-- Opening Marker --
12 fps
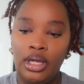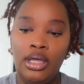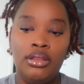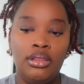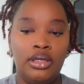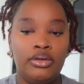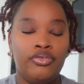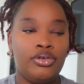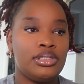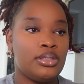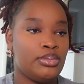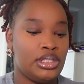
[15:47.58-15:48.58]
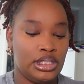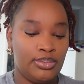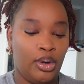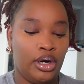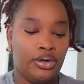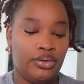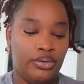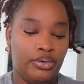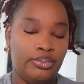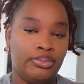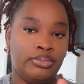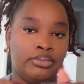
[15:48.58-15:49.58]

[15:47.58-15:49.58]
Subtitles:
And then for some sparkle,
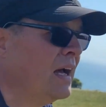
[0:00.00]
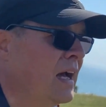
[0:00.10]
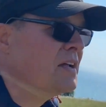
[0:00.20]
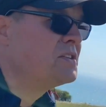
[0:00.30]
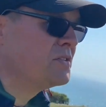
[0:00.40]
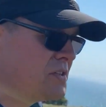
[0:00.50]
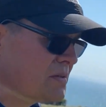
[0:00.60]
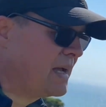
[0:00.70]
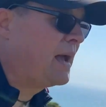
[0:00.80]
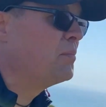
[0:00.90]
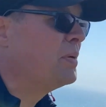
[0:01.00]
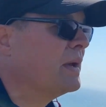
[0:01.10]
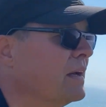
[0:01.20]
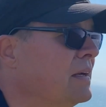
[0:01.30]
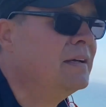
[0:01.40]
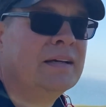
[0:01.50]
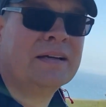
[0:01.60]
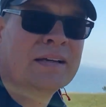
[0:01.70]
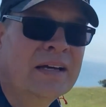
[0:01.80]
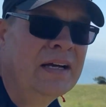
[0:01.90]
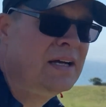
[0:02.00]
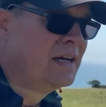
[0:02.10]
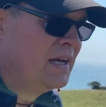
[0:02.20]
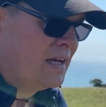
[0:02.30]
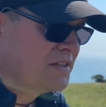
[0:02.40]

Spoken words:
and doing some camping and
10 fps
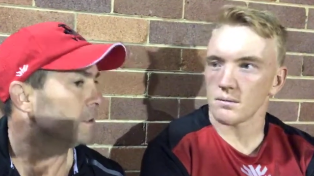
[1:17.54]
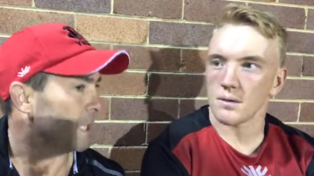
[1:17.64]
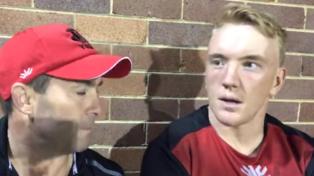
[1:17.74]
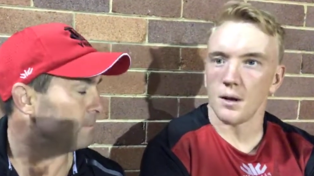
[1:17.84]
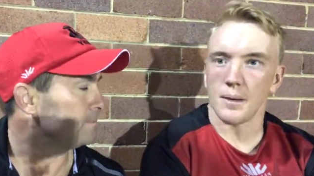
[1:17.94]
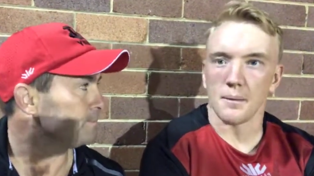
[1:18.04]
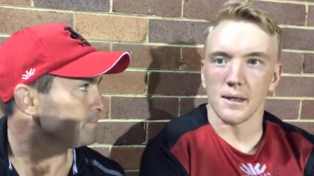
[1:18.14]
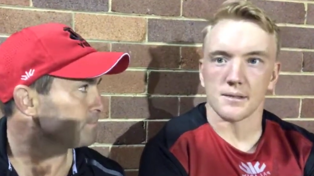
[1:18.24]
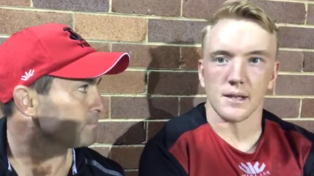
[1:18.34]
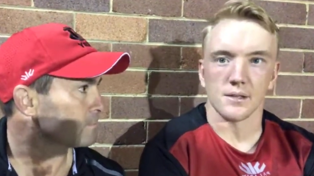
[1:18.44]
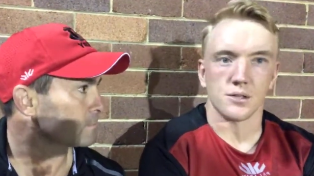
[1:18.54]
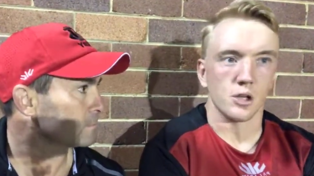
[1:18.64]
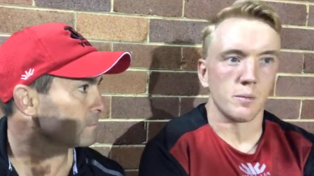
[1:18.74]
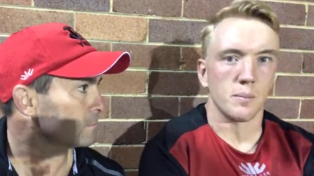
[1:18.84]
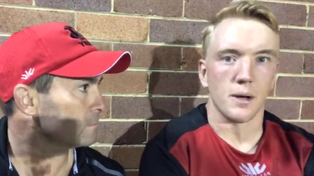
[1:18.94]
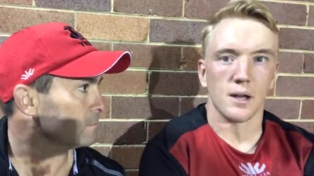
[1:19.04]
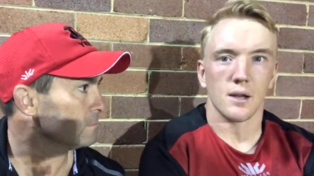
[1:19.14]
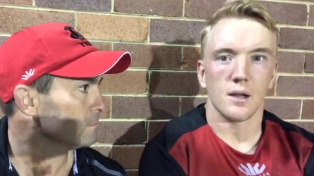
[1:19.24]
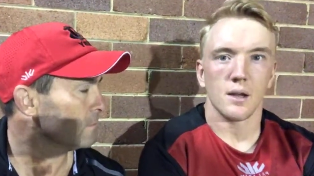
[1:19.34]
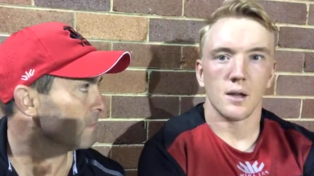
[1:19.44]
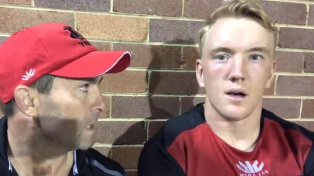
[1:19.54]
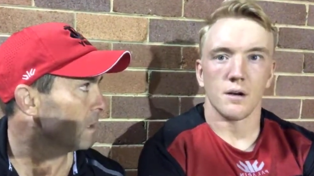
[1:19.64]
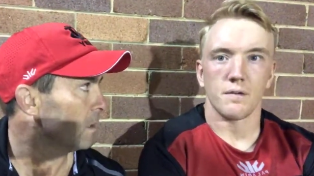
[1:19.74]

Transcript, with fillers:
Speaker 1: Yep. I don't know, maybe that sounds stupid, but I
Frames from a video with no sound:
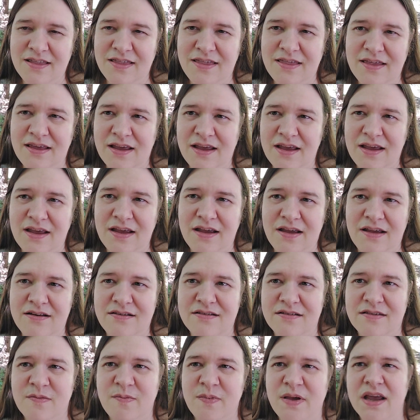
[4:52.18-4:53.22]
they
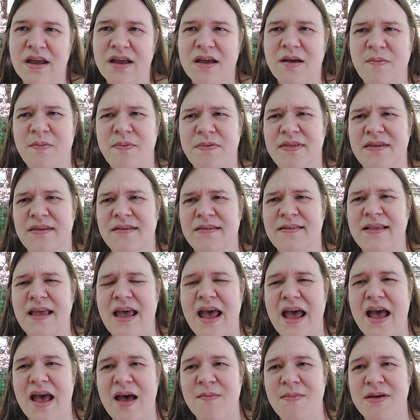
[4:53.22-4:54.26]
just pick up this
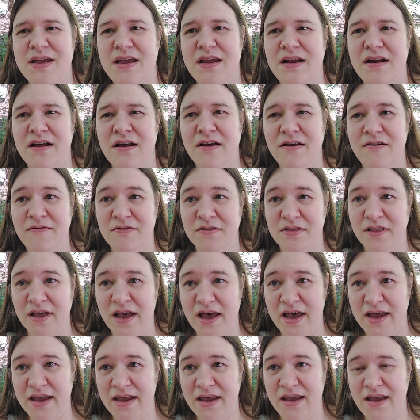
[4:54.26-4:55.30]
habit of
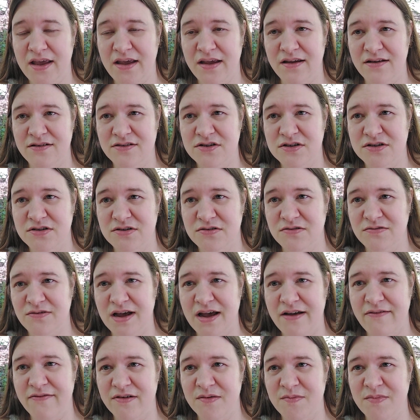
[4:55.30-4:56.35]
lying to
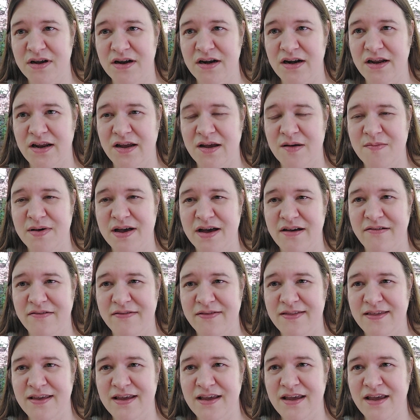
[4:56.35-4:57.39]
everybody about
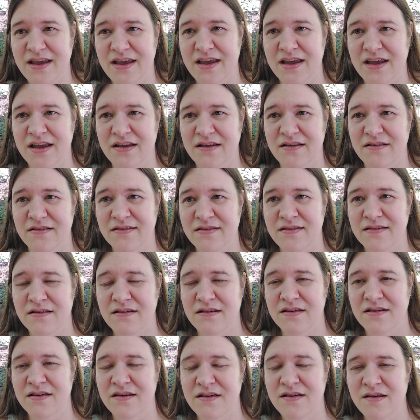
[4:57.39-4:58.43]
things
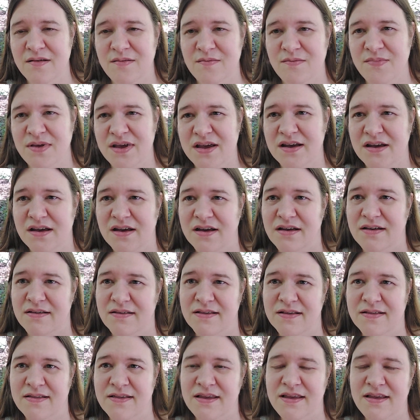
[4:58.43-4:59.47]
because
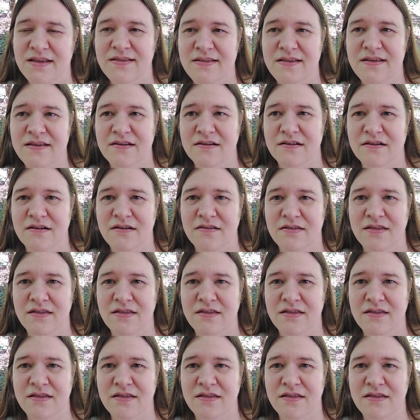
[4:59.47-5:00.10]
it's easier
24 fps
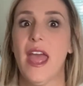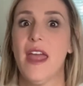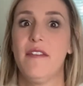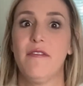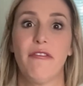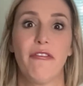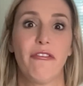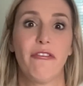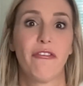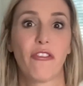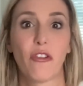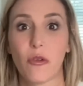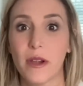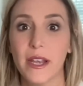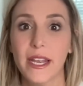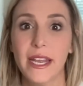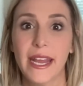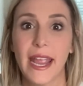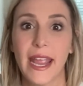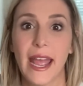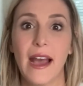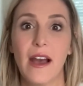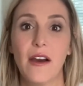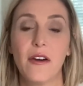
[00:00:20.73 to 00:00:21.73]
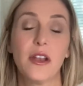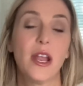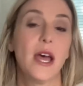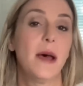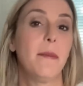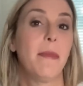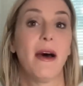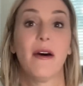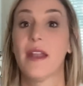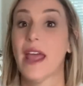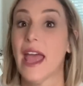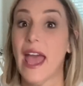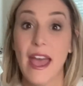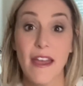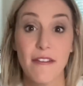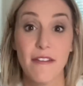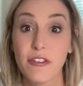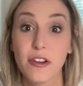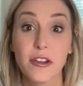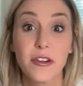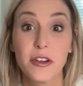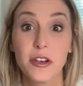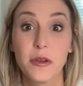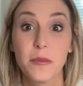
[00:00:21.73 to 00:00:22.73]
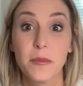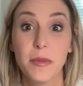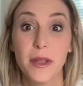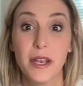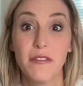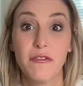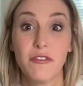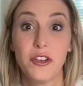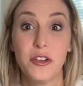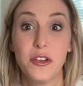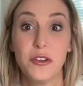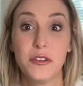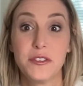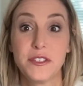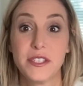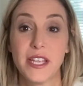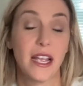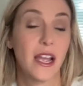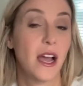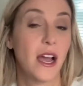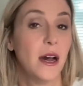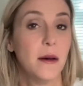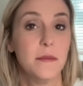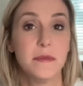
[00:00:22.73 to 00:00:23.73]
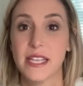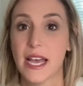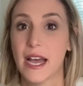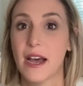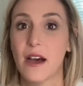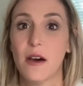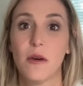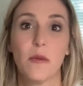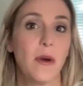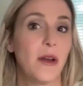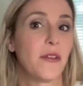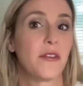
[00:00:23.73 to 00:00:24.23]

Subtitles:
and freak out about every little bit of news that comes out,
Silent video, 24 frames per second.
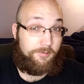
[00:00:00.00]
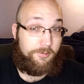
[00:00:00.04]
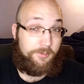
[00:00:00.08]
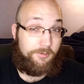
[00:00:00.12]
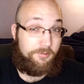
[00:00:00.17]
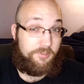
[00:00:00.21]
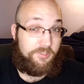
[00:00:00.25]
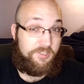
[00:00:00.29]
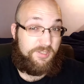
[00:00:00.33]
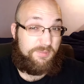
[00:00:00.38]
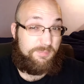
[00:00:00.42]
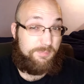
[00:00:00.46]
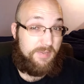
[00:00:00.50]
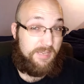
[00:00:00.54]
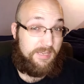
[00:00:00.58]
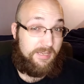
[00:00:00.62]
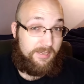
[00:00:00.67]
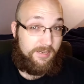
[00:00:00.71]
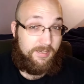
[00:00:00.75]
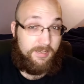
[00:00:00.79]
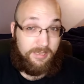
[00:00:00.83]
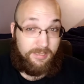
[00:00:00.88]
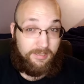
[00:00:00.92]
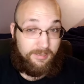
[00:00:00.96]
used to
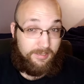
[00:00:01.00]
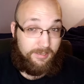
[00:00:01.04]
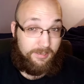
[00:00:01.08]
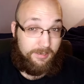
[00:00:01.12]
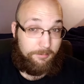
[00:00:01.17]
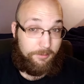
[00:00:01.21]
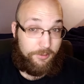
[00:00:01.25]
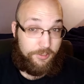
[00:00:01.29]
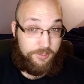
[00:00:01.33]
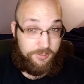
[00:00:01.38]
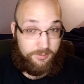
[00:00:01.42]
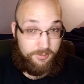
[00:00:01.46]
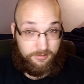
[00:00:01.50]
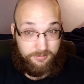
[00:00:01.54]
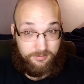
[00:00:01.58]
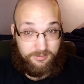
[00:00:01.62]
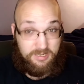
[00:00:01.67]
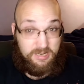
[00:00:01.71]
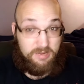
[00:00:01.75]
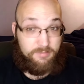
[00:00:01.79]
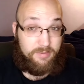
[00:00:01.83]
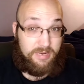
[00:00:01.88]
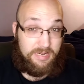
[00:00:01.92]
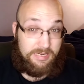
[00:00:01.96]
be in the original
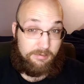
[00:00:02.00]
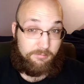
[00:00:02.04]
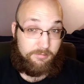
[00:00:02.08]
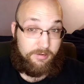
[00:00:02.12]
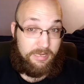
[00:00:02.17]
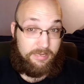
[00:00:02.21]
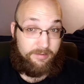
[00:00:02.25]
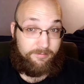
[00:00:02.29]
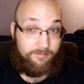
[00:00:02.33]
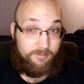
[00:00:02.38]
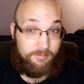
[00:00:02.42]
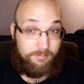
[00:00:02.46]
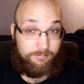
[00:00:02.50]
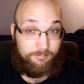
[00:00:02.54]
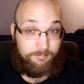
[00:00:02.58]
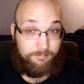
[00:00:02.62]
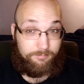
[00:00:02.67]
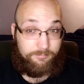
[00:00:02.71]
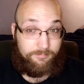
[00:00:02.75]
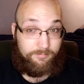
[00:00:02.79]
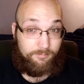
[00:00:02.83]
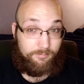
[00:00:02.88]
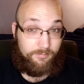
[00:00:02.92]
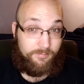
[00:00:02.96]
dub anyway, from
-- Closing Marker --
#### EXERCISE INSTRUCTIONS:
Search the data for "video". Copy every matching line.

#### ANSWER SPACE:
Frames from a video with no sound:
Silent video, 24 frames per second.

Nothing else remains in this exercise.